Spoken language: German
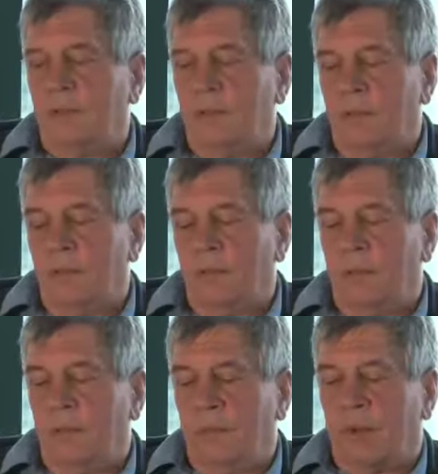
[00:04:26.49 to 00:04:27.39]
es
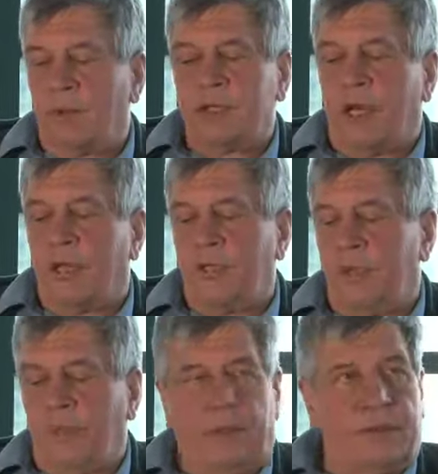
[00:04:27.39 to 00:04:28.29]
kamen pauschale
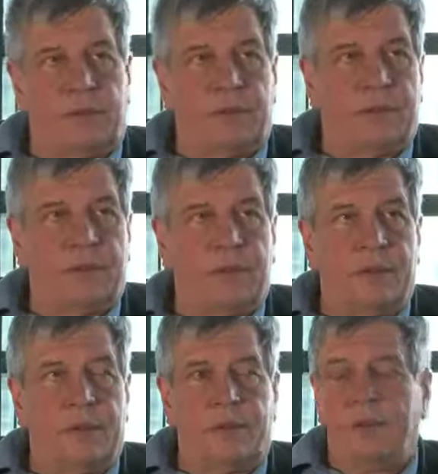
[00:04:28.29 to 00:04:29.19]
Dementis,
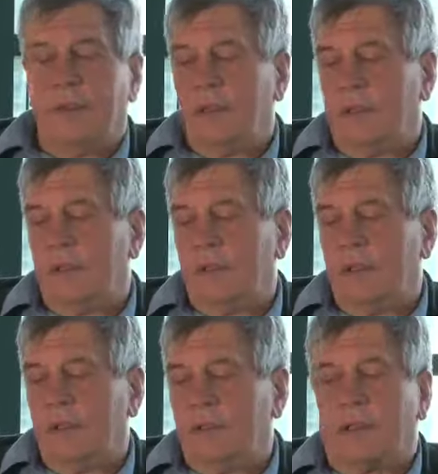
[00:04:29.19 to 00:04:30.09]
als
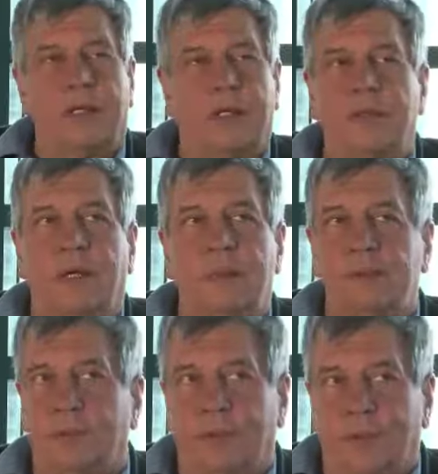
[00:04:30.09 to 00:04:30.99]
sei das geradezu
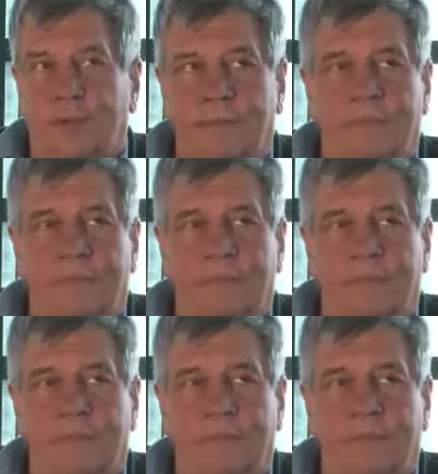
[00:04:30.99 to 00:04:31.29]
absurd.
----------
| ASSIGNMENT |
Reproduce each entry precisely; the pictures stay out.

| RESPONSE FOR THIS EXERCISE |
Spoken language: German
[00:04:26.49 to 00:04:27.39]
es
[00:04:27.39 to 00:04:28.29]
kamen pauschale
[00:04:28.29 to 00:04:29.19]
Dementis,
[00:04:29.19 to 00:04:30.09]
als
[00:04:30.09 to 00:04:30.99]
sei das geradezu
[00:04:30.99 to 00:04:31.29]
absurd.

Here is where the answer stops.